## [Exercise details]
From the data that follows, copy every line holding the string "video".

## [Entries supplied]
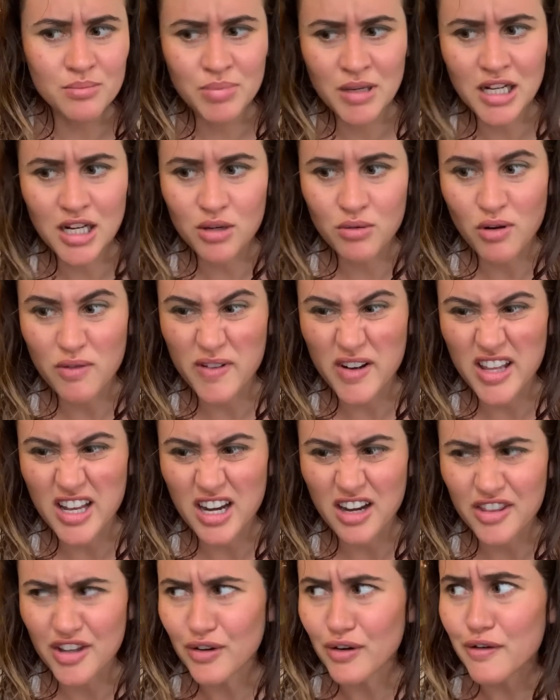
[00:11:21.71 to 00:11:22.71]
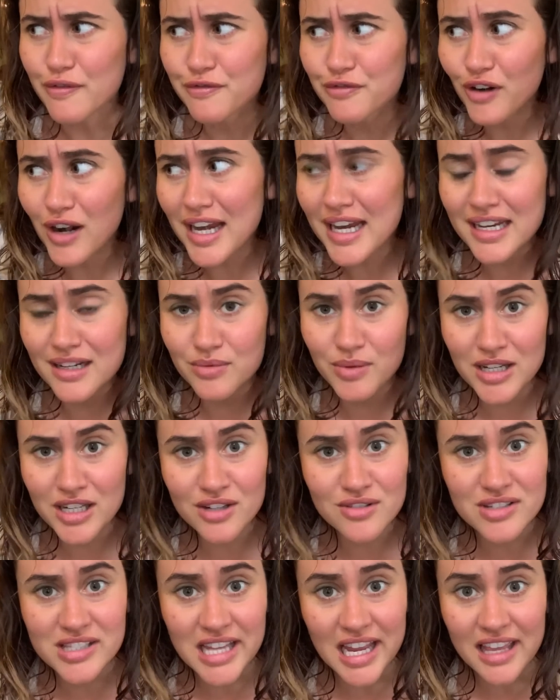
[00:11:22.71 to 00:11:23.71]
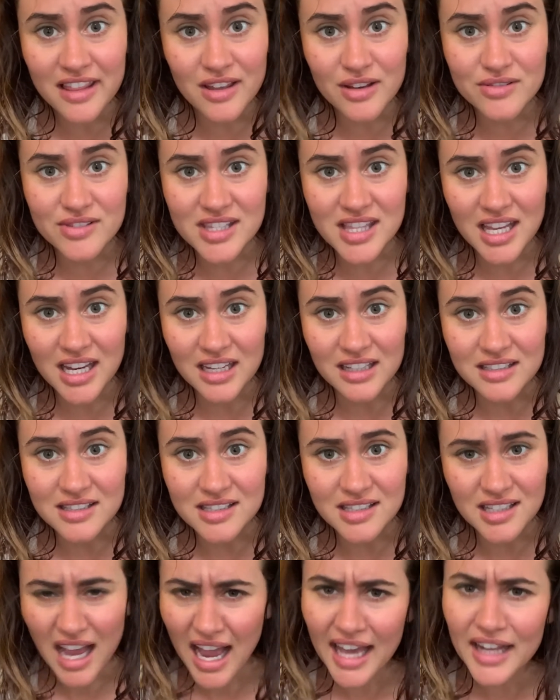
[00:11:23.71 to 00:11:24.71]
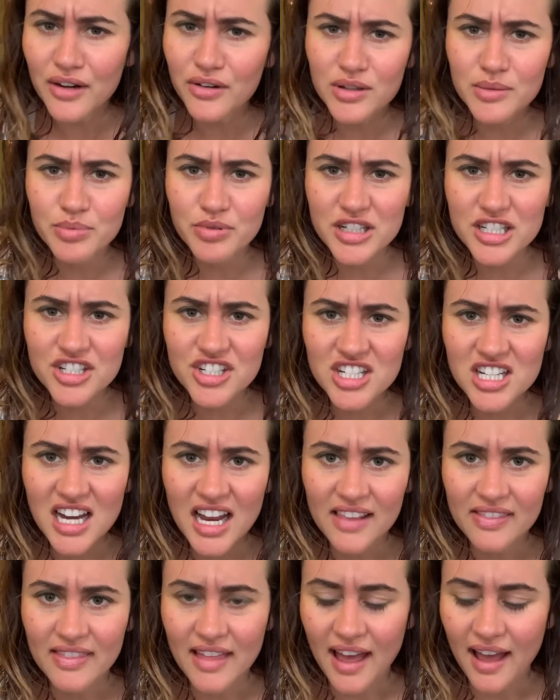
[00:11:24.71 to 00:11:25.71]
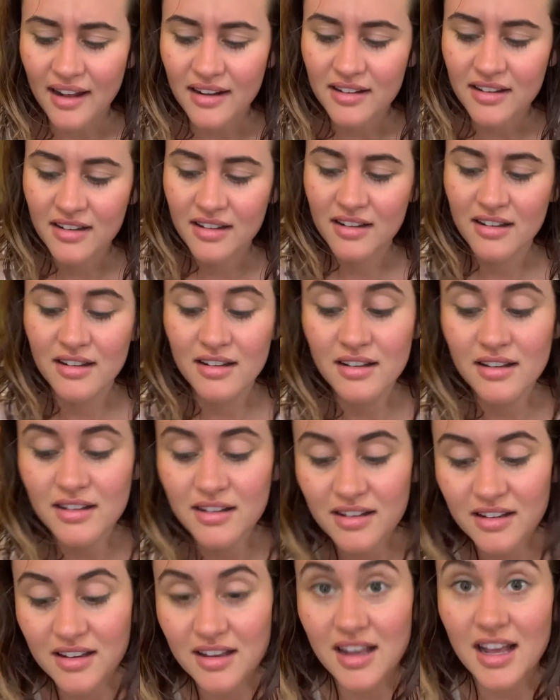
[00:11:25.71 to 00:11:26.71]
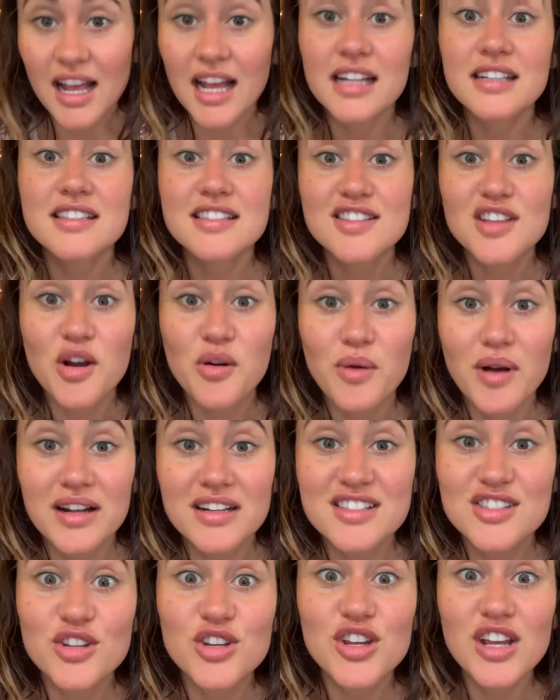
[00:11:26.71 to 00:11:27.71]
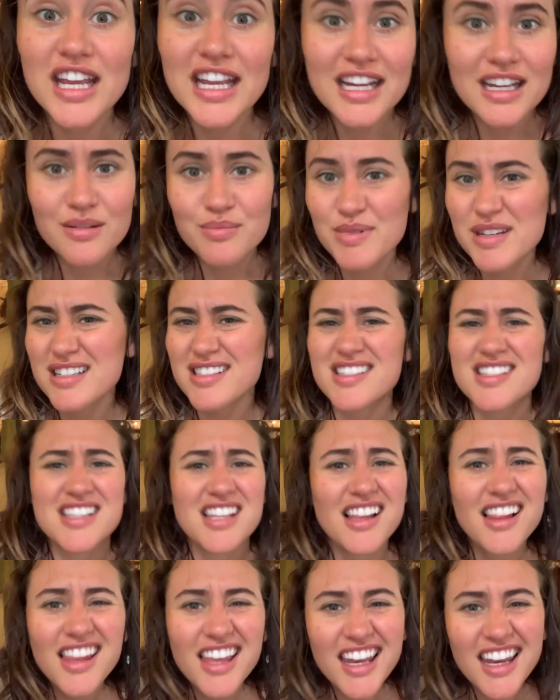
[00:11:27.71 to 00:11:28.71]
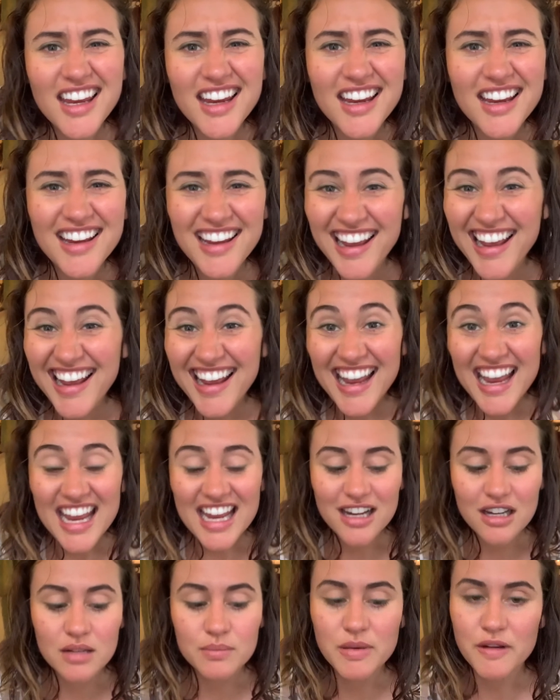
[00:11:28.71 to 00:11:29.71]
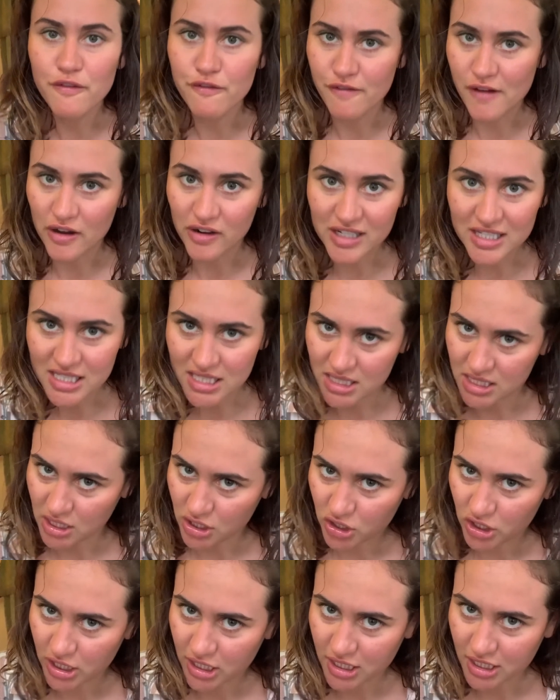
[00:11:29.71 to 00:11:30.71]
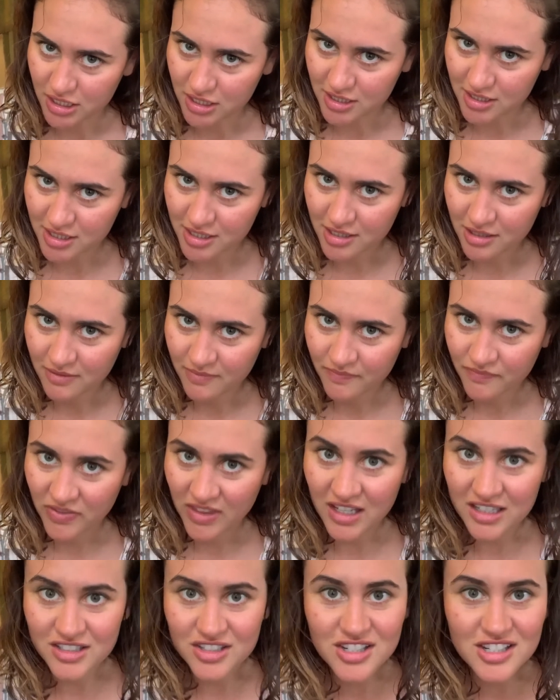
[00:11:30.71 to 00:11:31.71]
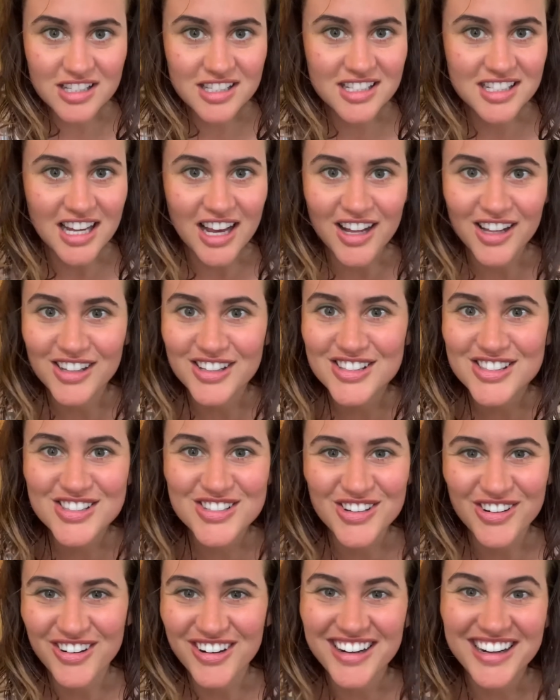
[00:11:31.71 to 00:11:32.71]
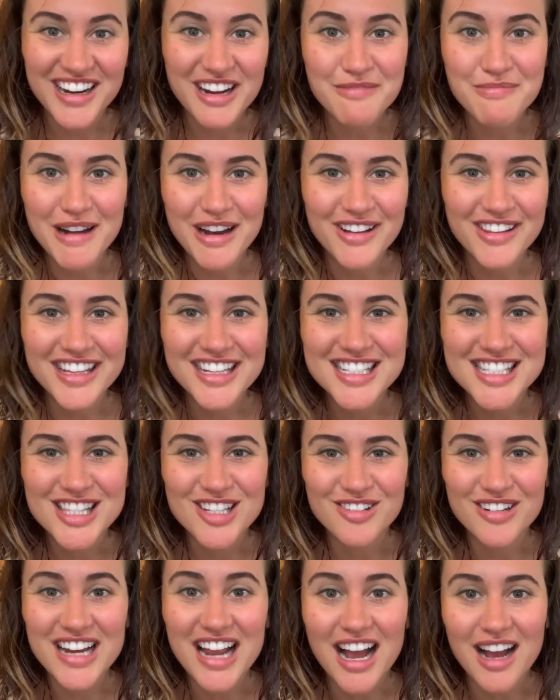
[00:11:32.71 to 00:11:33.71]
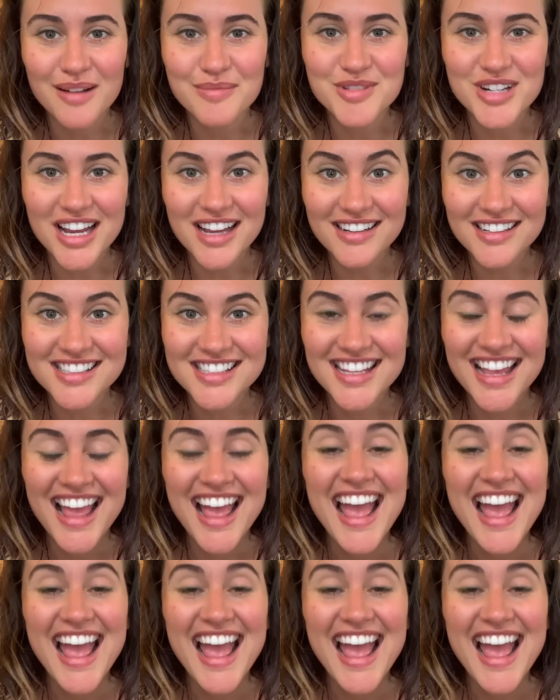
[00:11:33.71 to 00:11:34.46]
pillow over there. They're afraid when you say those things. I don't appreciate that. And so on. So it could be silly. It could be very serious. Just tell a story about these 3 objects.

==

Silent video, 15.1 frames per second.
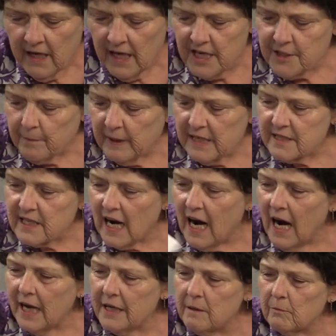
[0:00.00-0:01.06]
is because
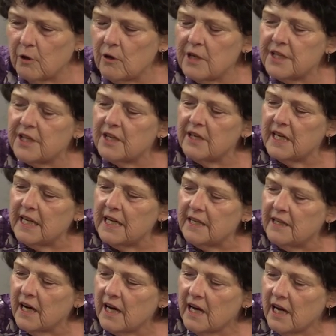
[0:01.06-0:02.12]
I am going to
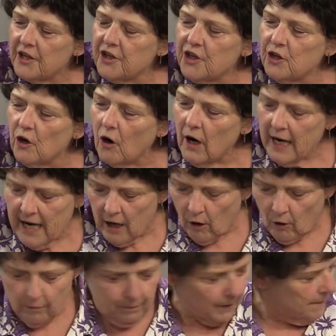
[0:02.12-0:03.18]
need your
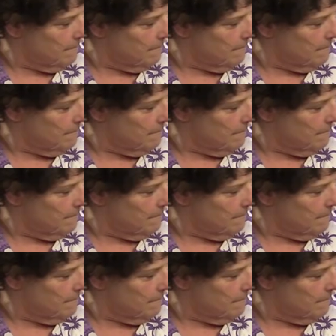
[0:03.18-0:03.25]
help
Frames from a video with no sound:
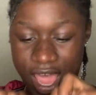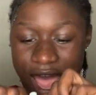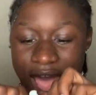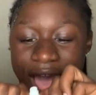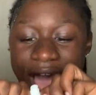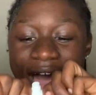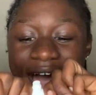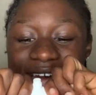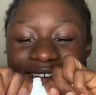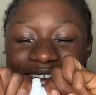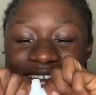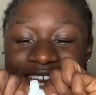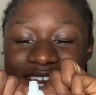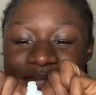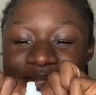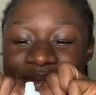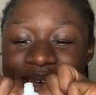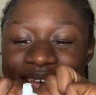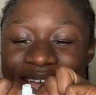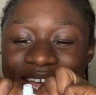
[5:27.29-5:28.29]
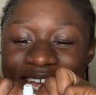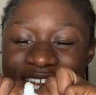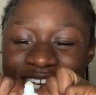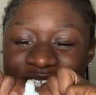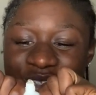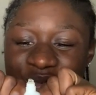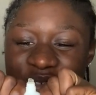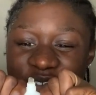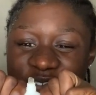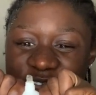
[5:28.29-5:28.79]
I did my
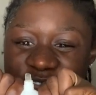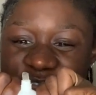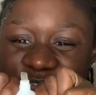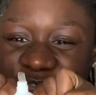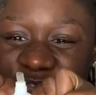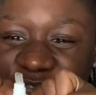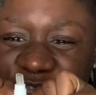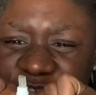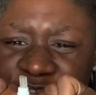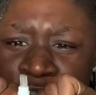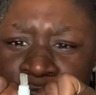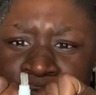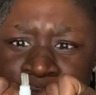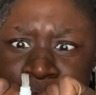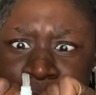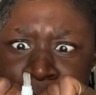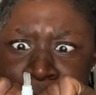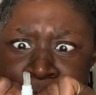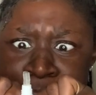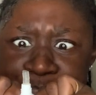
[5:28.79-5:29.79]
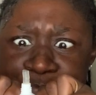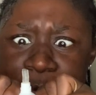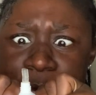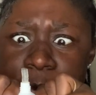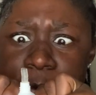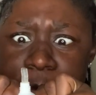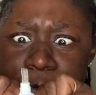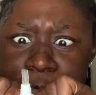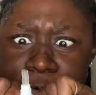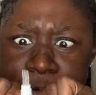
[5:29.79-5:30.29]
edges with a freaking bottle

## [Response]
Silent video, 15.1 frames per second.
Frames from a video with no sound:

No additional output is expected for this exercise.